To see what I mean, here's some test code that iterates over an
11-megabyte file. All it does is call IO#read on a number of bytes (set
on the command-line) over the entire file, and times it.

#!/usr/bin/env ruby
# readspeed.rb

buf_size = ARGV[0].to_i
fd = File.open("some.txt")

start = Time.now
while (fd.read(buf_size))
end
stop = Time.now

puts (stop - start).to_s + " seconds"

#--- EOF

Running this on my system yields:

$ ruby readspeed.rb 4096
0.014 seconds

$ ruby readspeed.rb 1
7.547 seconds


Obviously a big difference! This is a simplified version of the test I
was actually running, which tried to account for the increased amount of
overhead when calling with 1 byte at a time. There's still an
order-of-magnitude difference between the two...reading one byte at a
time is *slow*, slow enough to bog down an entire program.

I know this is supposed to be the case with unbuffered input, such as
the C standard library "read", but isn't IO#read supposed to be
buffered? What's causing this slowdown? I'm writing a class that will
hopefully speed up smaller reads from binary files by explicitly caching
data in memory, but I'm wondering if there are any pre-built (i.e.,
tested) solutions that Ruby programmers might be using.
 
N

Notmy Realname

I hate it when I put my foot in my mouth.

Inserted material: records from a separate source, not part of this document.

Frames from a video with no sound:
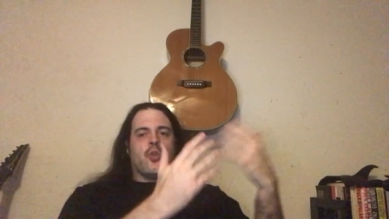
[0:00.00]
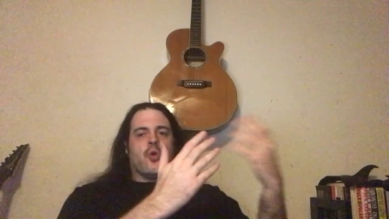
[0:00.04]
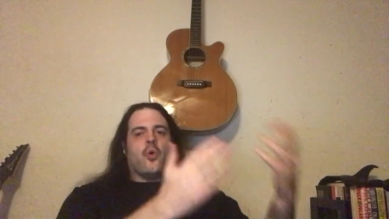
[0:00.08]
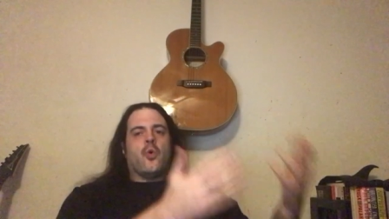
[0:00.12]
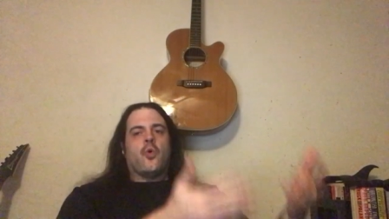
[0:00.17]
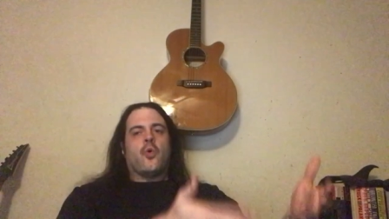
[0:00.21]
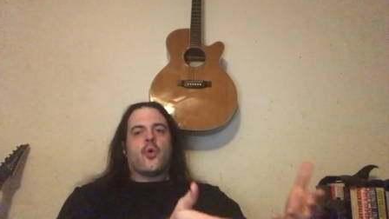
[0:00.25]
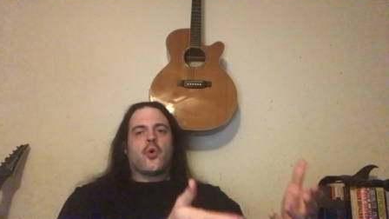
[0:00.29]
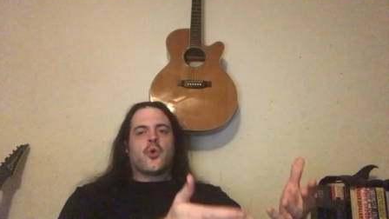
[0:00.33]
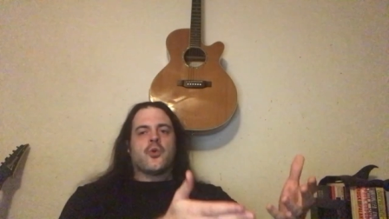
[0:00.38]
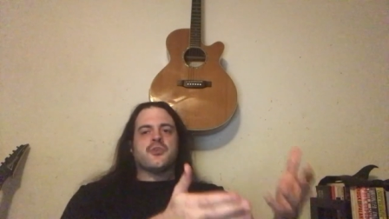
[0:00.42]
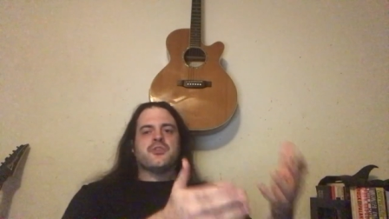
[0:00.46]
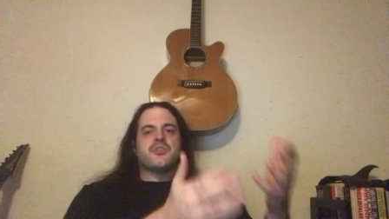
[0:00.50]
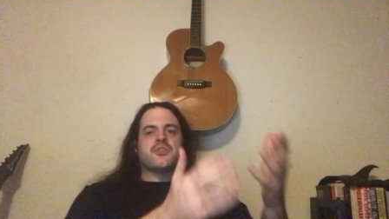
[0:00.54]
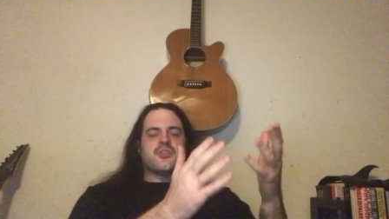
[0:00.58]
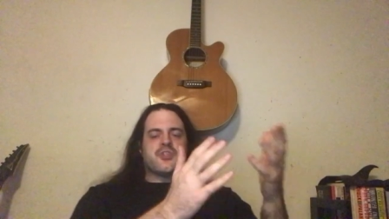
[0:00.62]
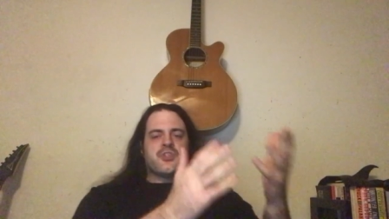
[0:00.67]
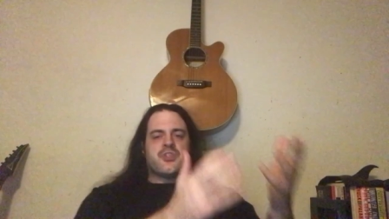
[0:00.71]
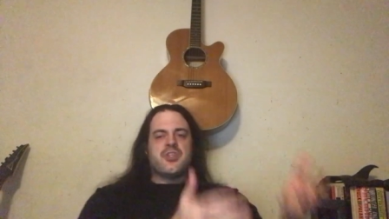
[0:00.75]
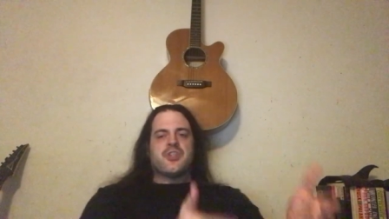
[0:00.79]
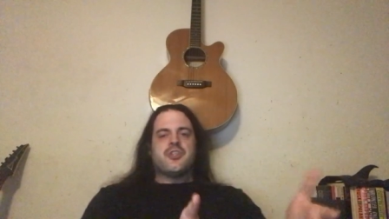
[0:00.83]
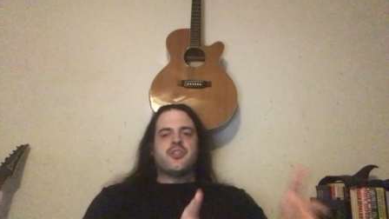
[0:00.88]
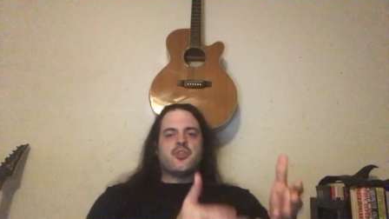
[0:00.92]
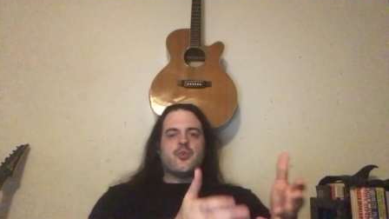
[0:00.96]
Oher's
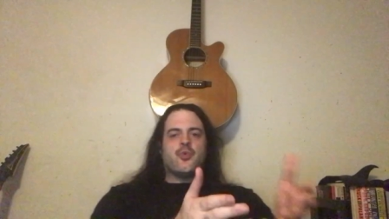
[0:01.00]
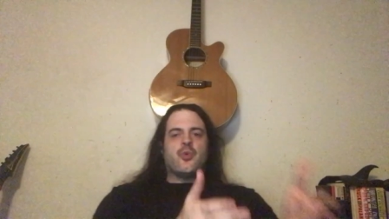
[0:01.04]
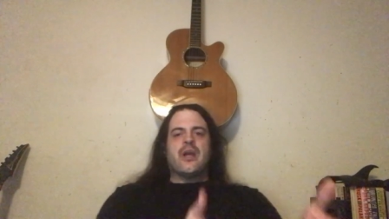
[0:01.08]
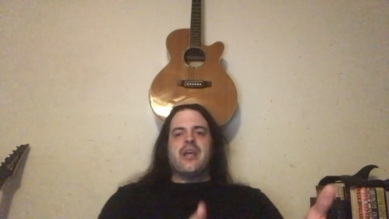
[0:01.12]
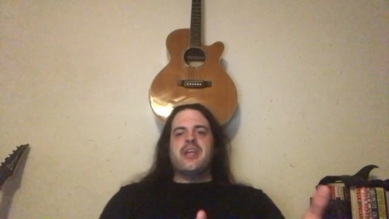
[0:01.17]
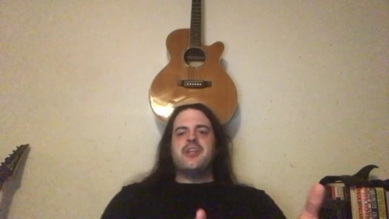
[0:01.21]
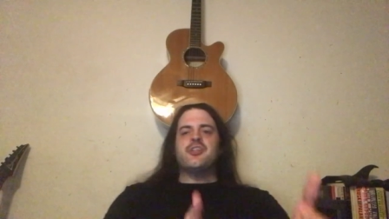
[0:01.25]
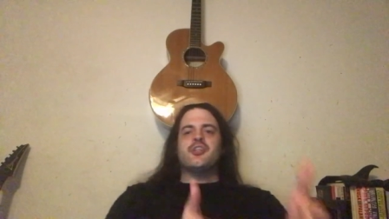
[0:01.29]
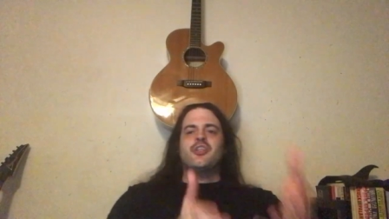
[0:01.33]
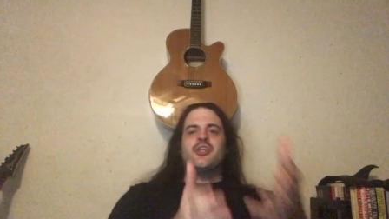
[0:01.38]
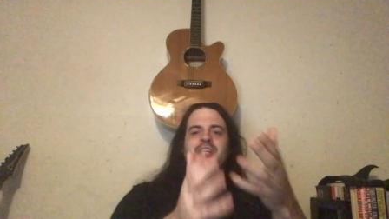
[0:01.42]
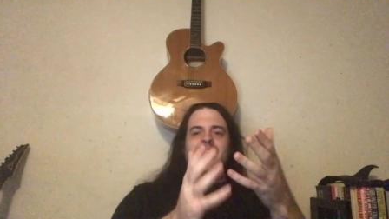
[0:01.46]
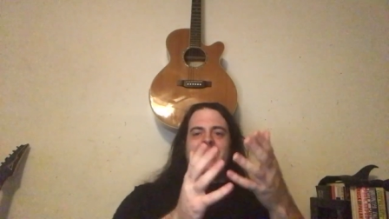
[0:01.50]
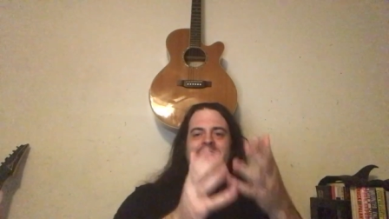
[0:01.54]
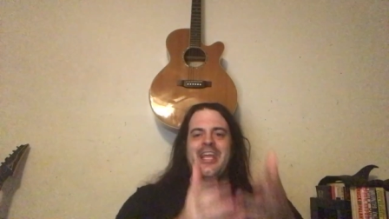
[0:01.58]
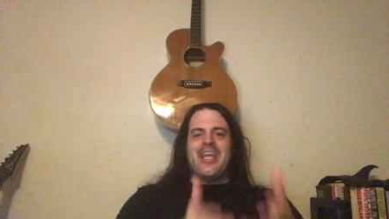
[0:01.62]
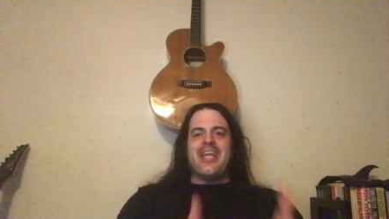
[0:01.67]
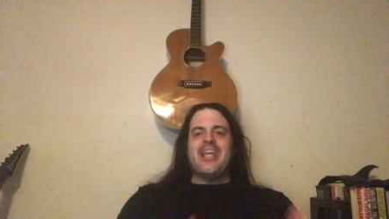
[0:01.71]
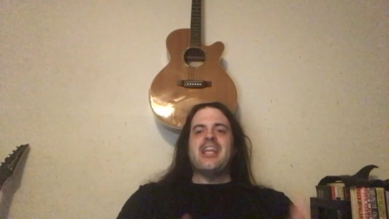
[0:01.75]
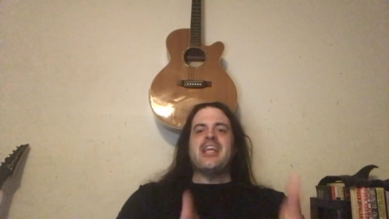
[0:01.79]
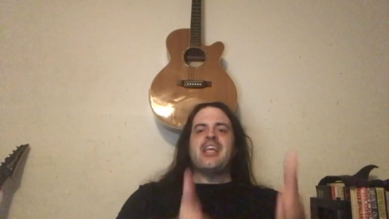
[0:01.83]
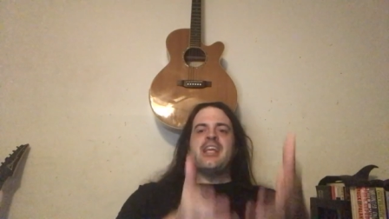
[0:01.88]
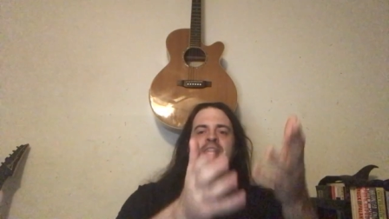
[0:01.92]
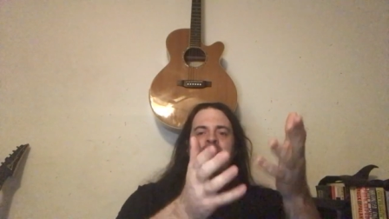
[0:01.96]
situation
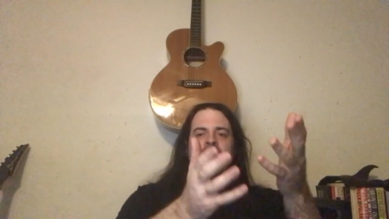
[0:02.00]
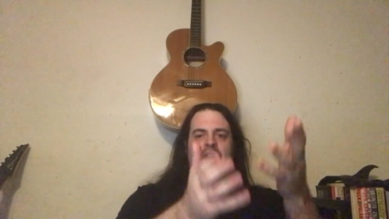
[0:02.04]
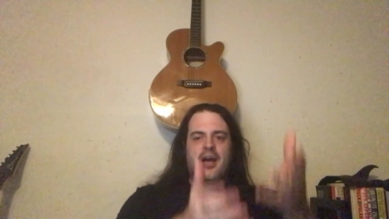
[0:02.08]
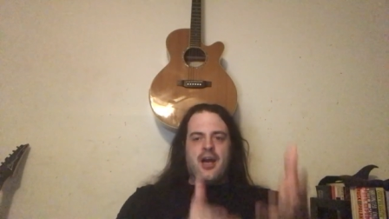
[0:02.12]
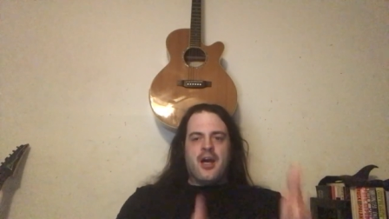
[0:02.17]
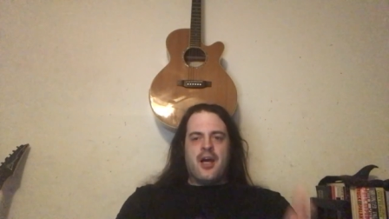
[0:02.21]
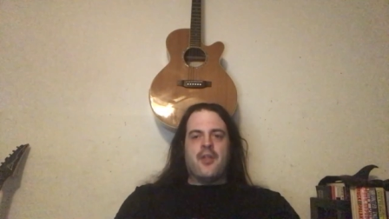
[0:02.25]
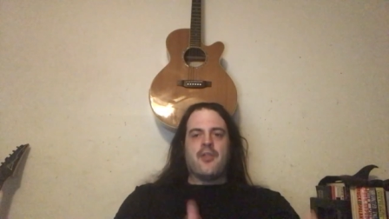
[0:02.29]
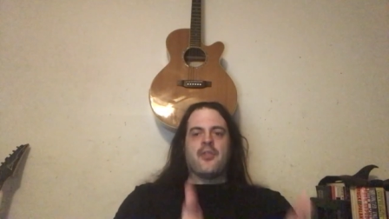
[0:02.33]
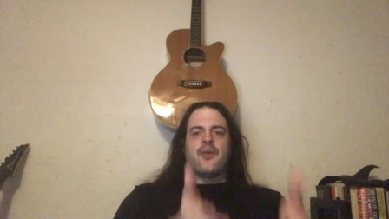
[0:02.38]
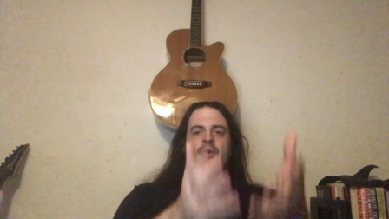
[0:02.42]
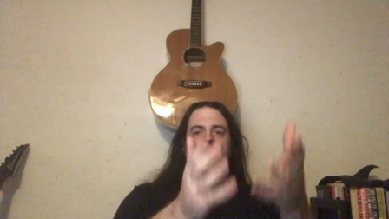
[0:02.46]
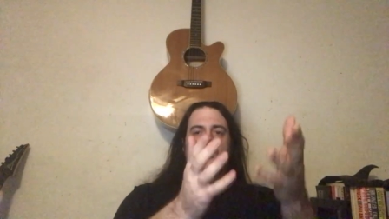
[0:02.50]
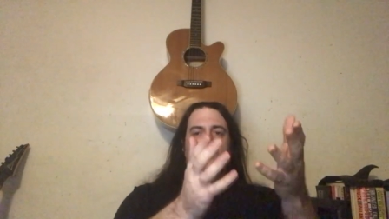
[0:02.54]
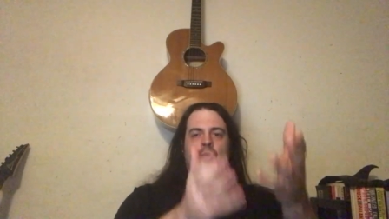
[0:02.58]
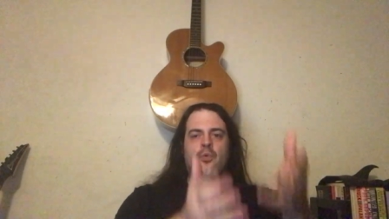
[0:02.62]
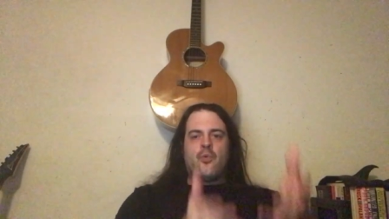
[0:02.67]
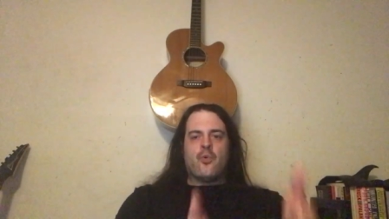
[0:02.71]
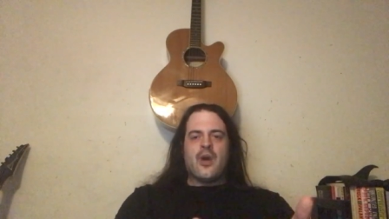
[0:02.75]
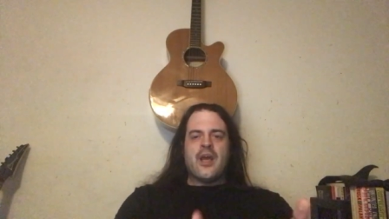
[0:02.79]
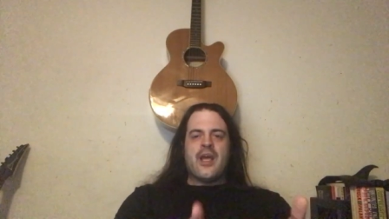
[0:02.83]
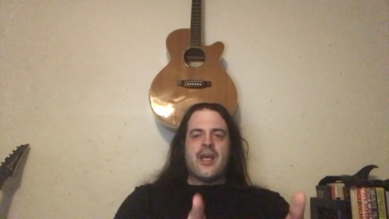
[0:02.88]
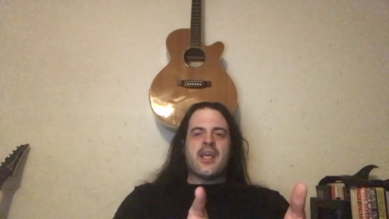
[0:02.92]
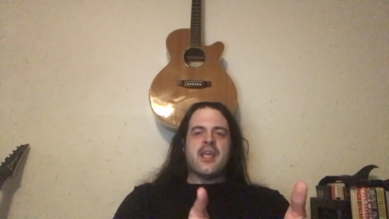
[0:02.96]
any other
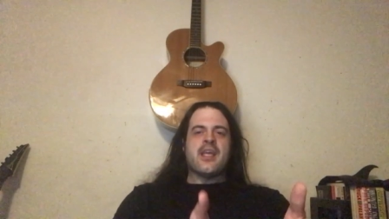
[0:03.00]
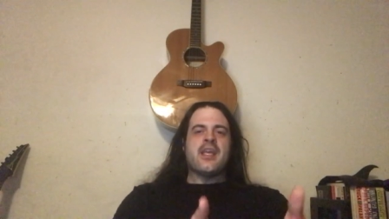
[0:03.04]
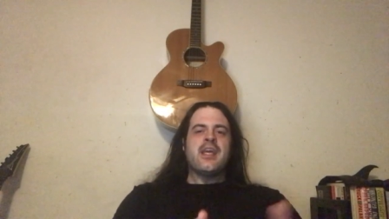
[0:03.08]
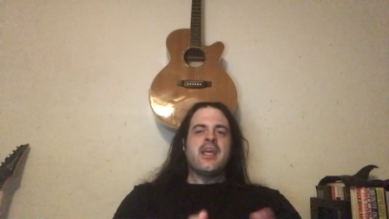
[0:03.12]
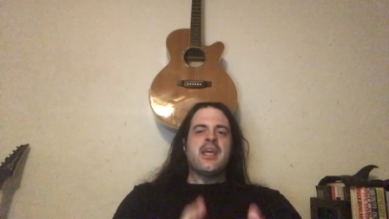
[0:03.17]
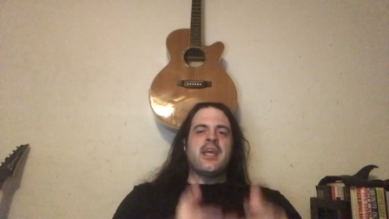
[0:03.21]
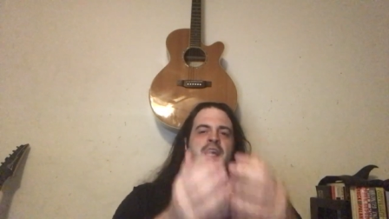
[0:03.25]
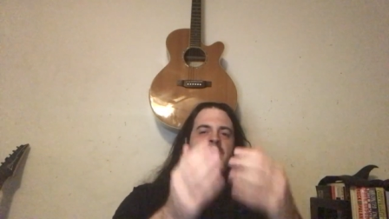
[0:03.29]
way.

After further testing, I'm
almost entirely sure this is just due to overhead, not a problem with
disk access.

Who would have thought looping 11*2**20 times would incur a performance
hit?
 
R

Robert Klemme

I hate it when I put my foot in my mouth. After further testing, I'm
almost entirely sure this is just due to overhead, not a problem with
disk access.

Good that you did not use your real name. ;-)
Who would have thought looping 11*2**20 times would incur a performance
hit?

The overhead of a simple method call is significant already:

robert@fussel:~$ ruby19 -r benchmark <<XXX
def f;end # function without effect
R1=11*1024*1024
R2=R1/4096
Benchmark.bmbm 20 do |r|
r.report("rare") { R2.times { f } }
r.report("often") { R1.times { f } }
end
XXX

Rehearsal -------------------------------------------------------
rare 0.000000 0.000000 0.000000 ( 0.000643)
often 2.620000 0.000000 2.620000 ( 2.663366)
---------------------------------------------- total: 2.620000sec

user system total real
rare 0.000000 0.000000 0.000000 ( 0.000643)
often 2.620000 0.000000 2.620000 ( 2.665057)
robert@fussel:~$

Kind regards

robert
 
N

Notmy Realname

Robert said:
Good that you did not use your real name. ;-)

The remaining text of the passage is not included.